1Anatomy and Neurobiology, Boston University School of Medicine, 2Behavorial Sciences, University of Michigan-Dearborn
Saturday Morning, 301D
Since the emergence of both forensic anthropology and bioarchaeology, scholars have spent considerable amounts of time describing skeletal remains of individuals. As a student of the late William Maples who was known for his analyses of notable individuals such as the conquistador Francisco Pizarro and President Zachary Taylor, Karen Ramey Burns was trained in this intellectual tradition. During her remarkable career, Kar Burns contributed to the study of the individual through her analysis of well-known cases such as the Polish-born Revolutionary War hero Casimir Pulaski and the American aviator Amelia Earhart. Burns also spent time placing emphasis on individuals such as those victims from the Raboteau Massacre in Haiti. In the ensuing trial, Burns initiated the first use of physical evidence in a Haitian court that led to the successful prosecution of many perpetrators of human rights abuses, including military leaders.
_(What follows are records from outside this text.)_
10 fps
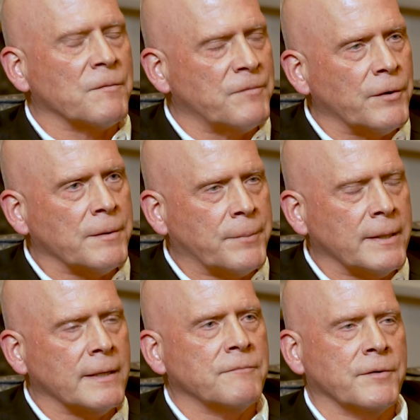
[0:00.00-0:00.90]
very
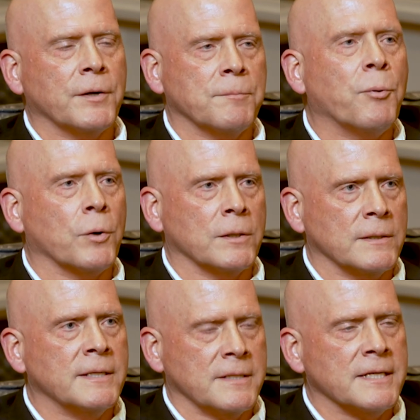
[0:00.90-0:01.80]
big and very
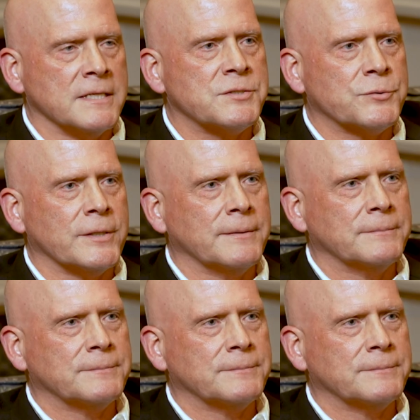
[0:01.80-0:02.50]
important in the industry.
Recently, bioarchaeologists have embraced the individual as a discrete unit of analysis in an emerging body of work included within a framework of social bioarchaeology. These scholars generate osteobiographies of individual skeletons in order to examine social contexts of identity and life-history. Analyzing individual skeletons has allowed scholars to consider new questions on topics ranging from physical impairment to political resistance. Using a published case of an individual skeleton recovered from the DeArmond site in Roane County, Tennessee during the illustrious WPA-era excavations of the 1940s, we hope to contribute to the discussion related to the study of individuals and the bioarchaeology of impairment and social constructions of disability.